Ce dispositif conçu par Boston Dynamics est beaucoup plus agile que les robots traditionnels, il peut même monter des escaliers ; ses outils d’enregistrement vidéo sont également de bien meilleure qualité. Mais le déploiement du Digidog a été perçu comme « une militarisation inutilement coûteuse de la police » par ses nombreux détracteurs. Dès lors que le robot est devenu une « cible » pour alimenter les débats sur les inégalités raciales et la surveillance, le département de police a pris la décision d’écourter sa période de test. Initialement, le bail devait prendre fin en août et il était prévu que la police teste les capacités de l’engin pendant toute la période.
Une victime de la politique
De son côté, le conseiller municipal Ben Kallos, représentant démocrate de l’Upper East Side, se réjouit que cette période d’essai ait été écourtée. « À un moment où nous devrions avoir plus de policiers déployés dans la rue, établissant des relations avec les résidents, ils se dirigent en fait dans une autre direction en essayant de les remplacer par des robots », remarque le conseiller, ajoutant que ces chiens robots ressemblaient à ceux de l’épisode « Metalhead » de la série Black Mirror.
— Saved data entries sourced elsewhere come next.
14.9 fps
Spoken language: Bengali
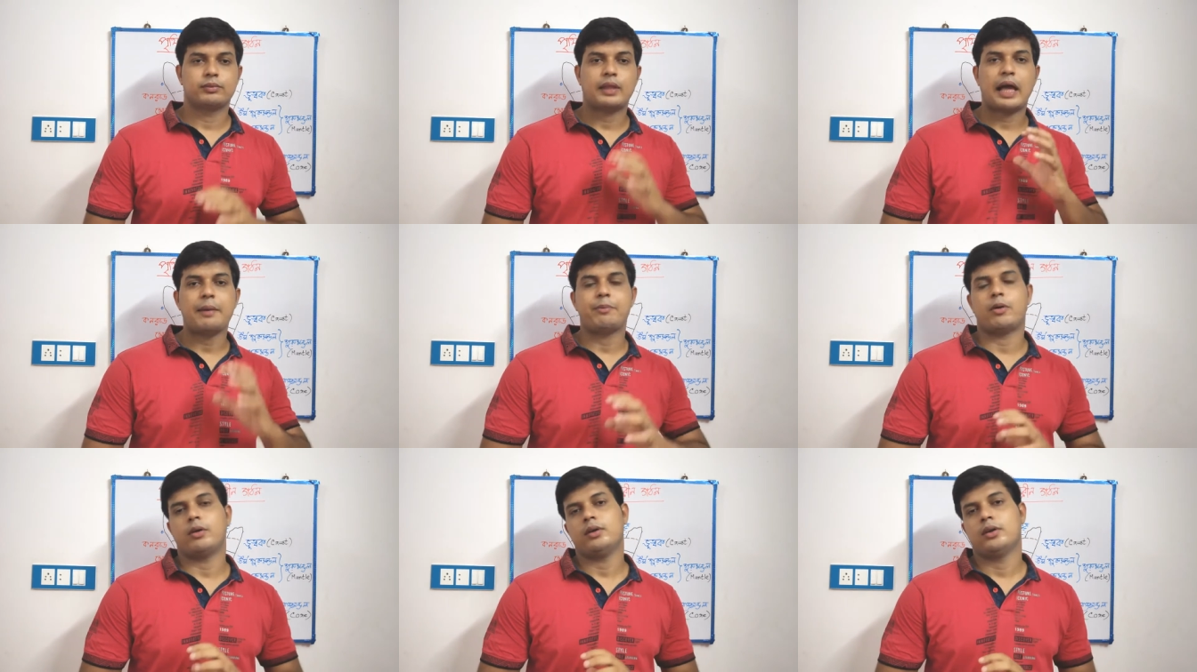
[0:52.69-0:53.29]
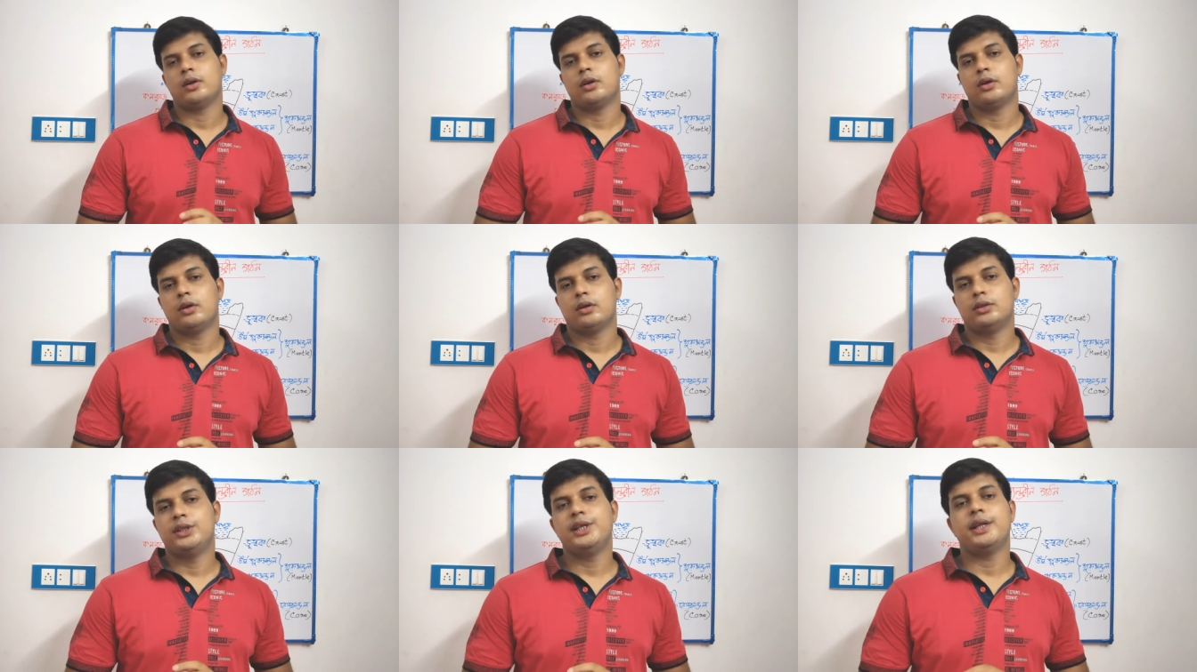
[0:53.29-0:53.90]
তারপর
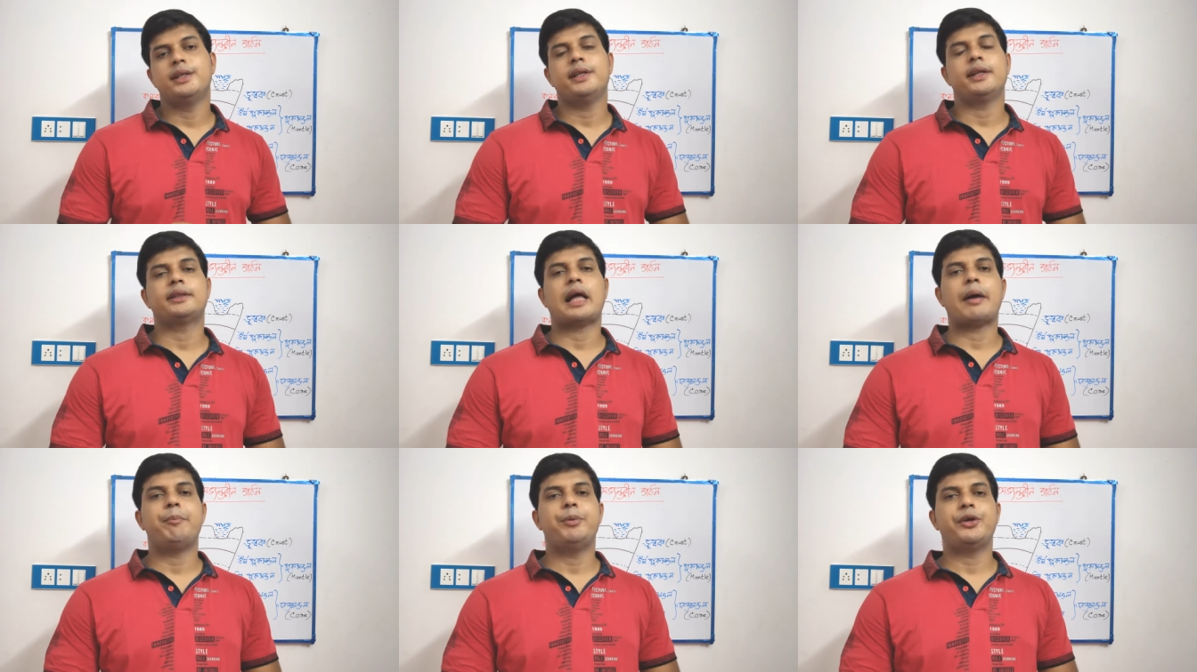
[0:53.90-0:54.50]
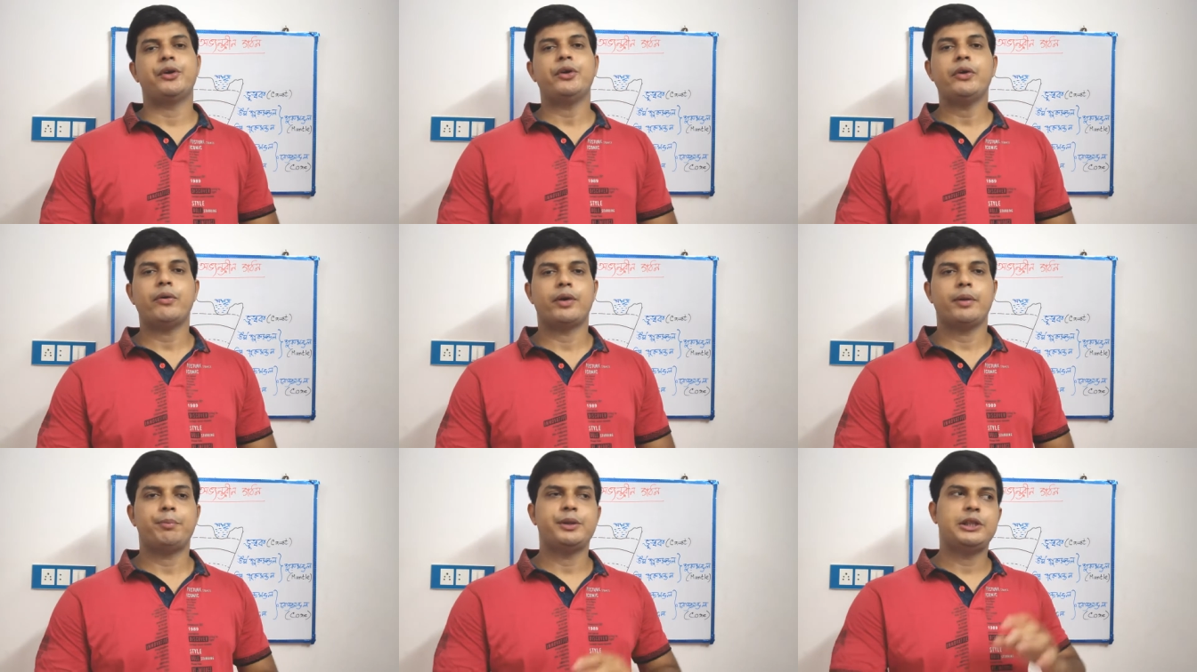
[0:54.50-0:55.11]
ধীরে ধীরে তাপ বিকিরণ
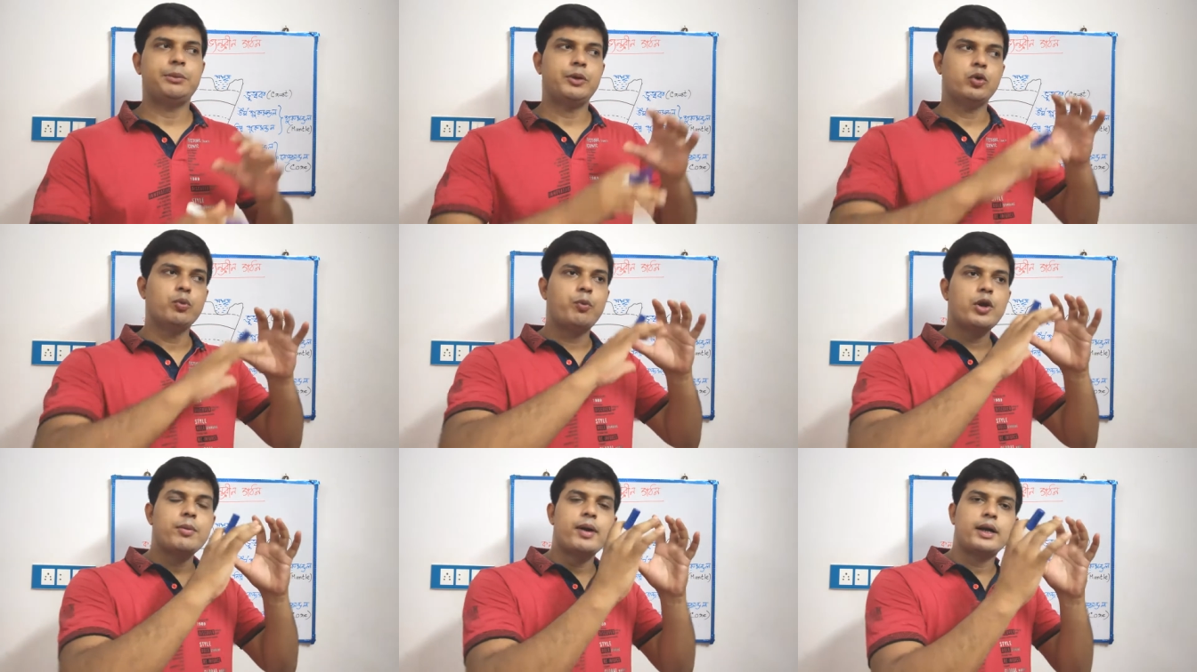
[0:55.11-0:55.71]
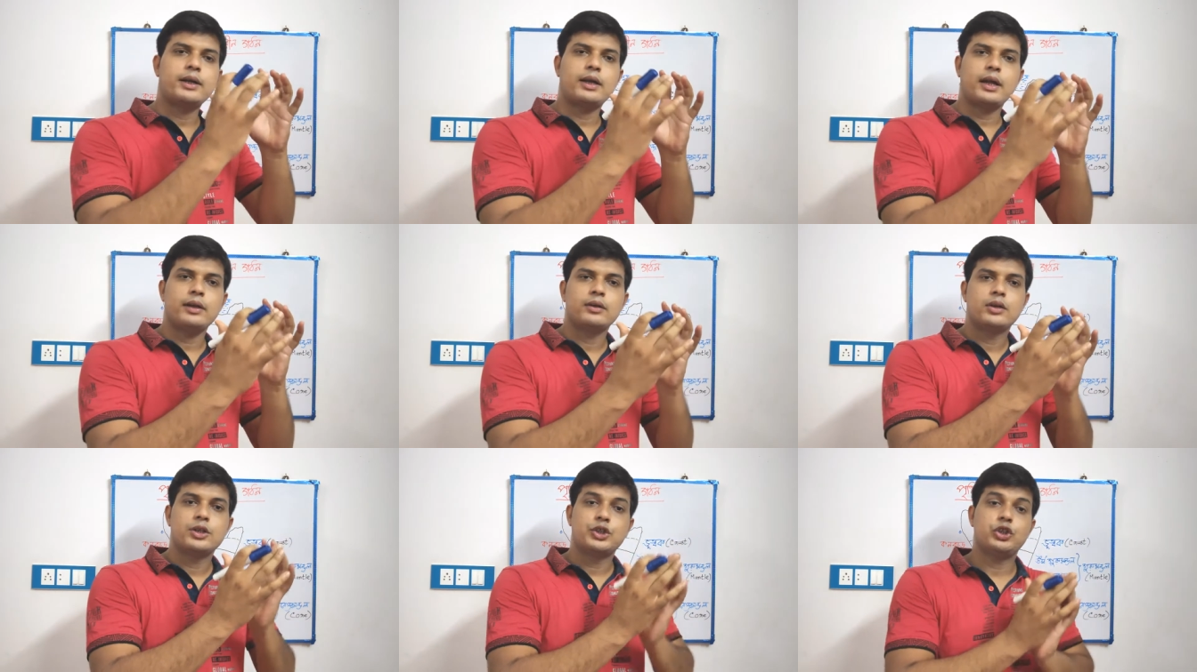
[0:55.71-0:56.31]
করে পৃথিবীর উপরিভাগটা
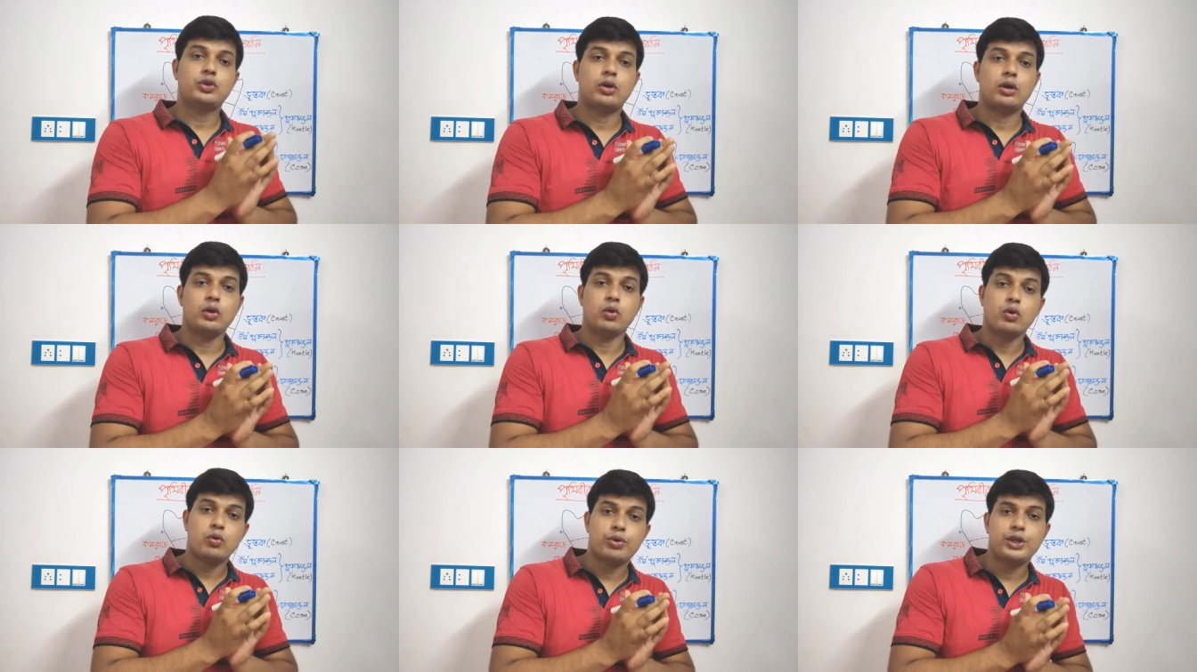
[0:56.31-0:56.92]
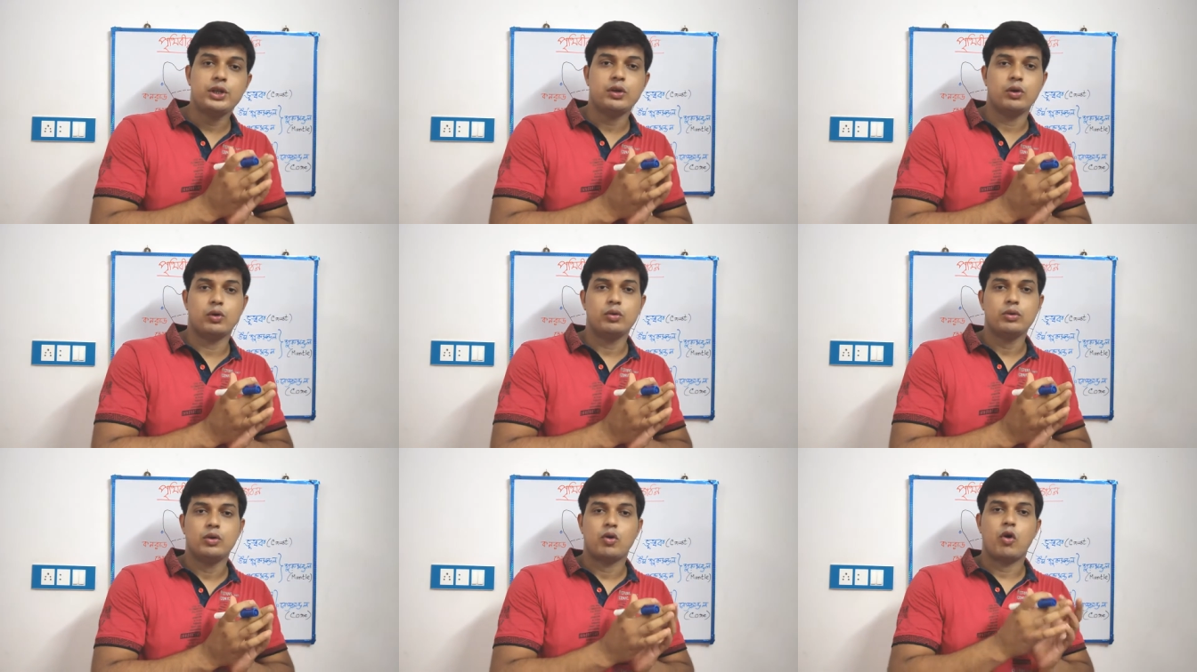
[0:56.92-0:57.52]
শীতল ও কঠিন
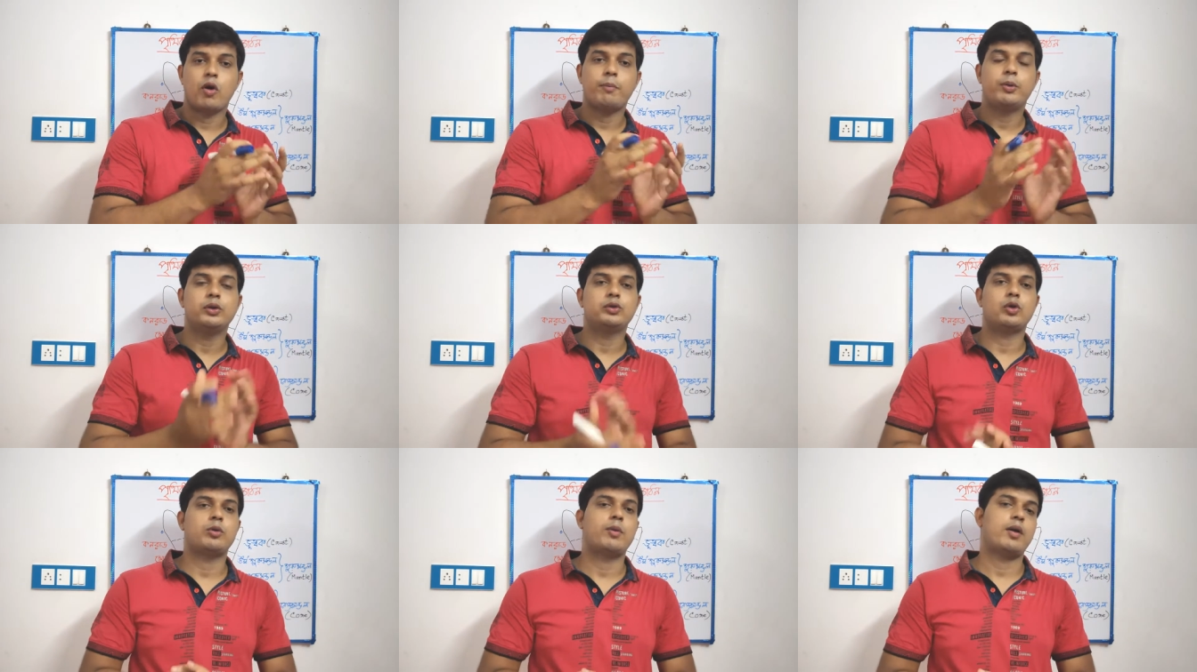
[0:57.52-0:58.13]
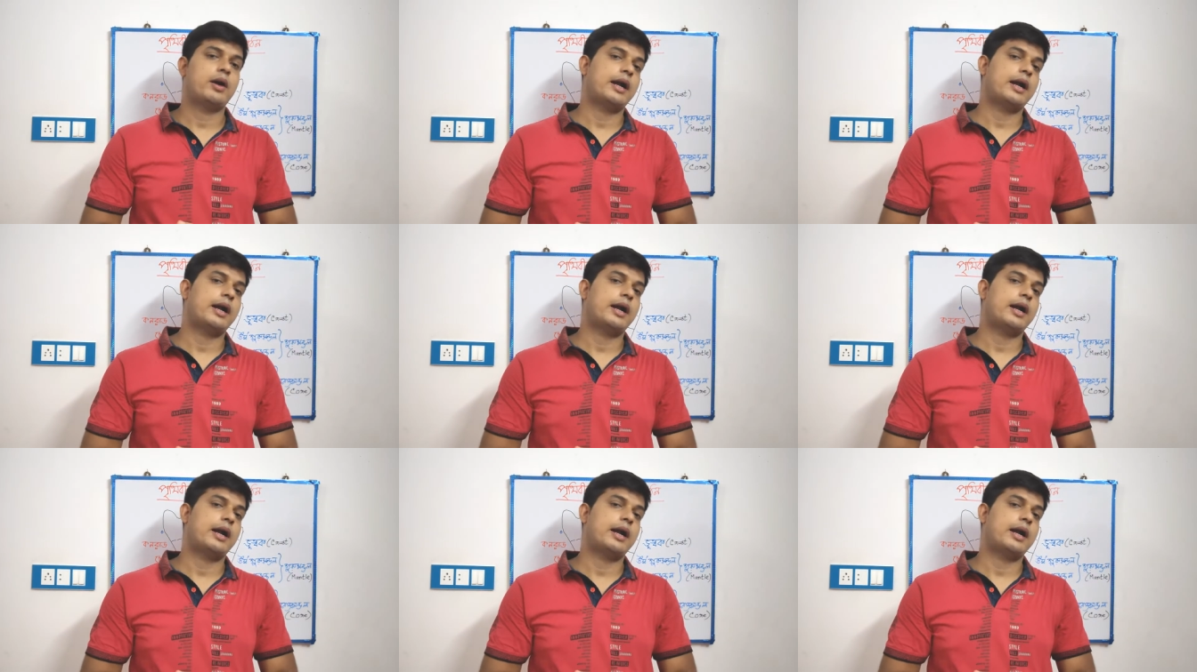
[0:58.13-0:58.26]
হলেও অভ্যন্তর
De même, Bill Neidhardt, porte-parole du maire de New York Bill de Blasio, a déclaré qu’il était « heureux que le Digidog ait été renvoyé ». La plupart des gens sont en effet inquiets des capacités des robots de haute technologie tels que celui-ci, qui pourraient menacer leur sécurité.
Pour rassurer la population, un porte-parole de Boston Dynamics a déclaré que les robots de l’entreprise n’étaient « pas conçus pour être utilisés comme armes, infliger des dommages ou intimider des personnes ou des animaux ». L’un des dirigeants de la société, Michael Perry a par ailleurs précisé dans une interview que sur les quelque 500 chiens robotiques qui sont actuellement déployés dans le monde, la plupart sont utilisés par des entreprises de services publics, sur des chantiers de construction ou dans d’autres contextes commerciaux impliquant des situations dangereuses ; selon ses dires, seuls quatre appareils étaient utilisés par les services de police.
« Nous pensons que Spot [le nom commercial du robot] est un outil rentable comparativement aux appareils robotiques historiques utilisés par la sécurité publique pour inspecter les environnements dangereux », a déclaré la porte-parole. John Miller a admis la possibilité que le Digidog réintègre un jour les rangs de la police, notamment si le département réalise qu’il s’avère plus efficace que d’autres appareils du même type. « Mais pour l’instant, c’est une victime de la politique et de la désinformation », conclut le commissaire adjoint.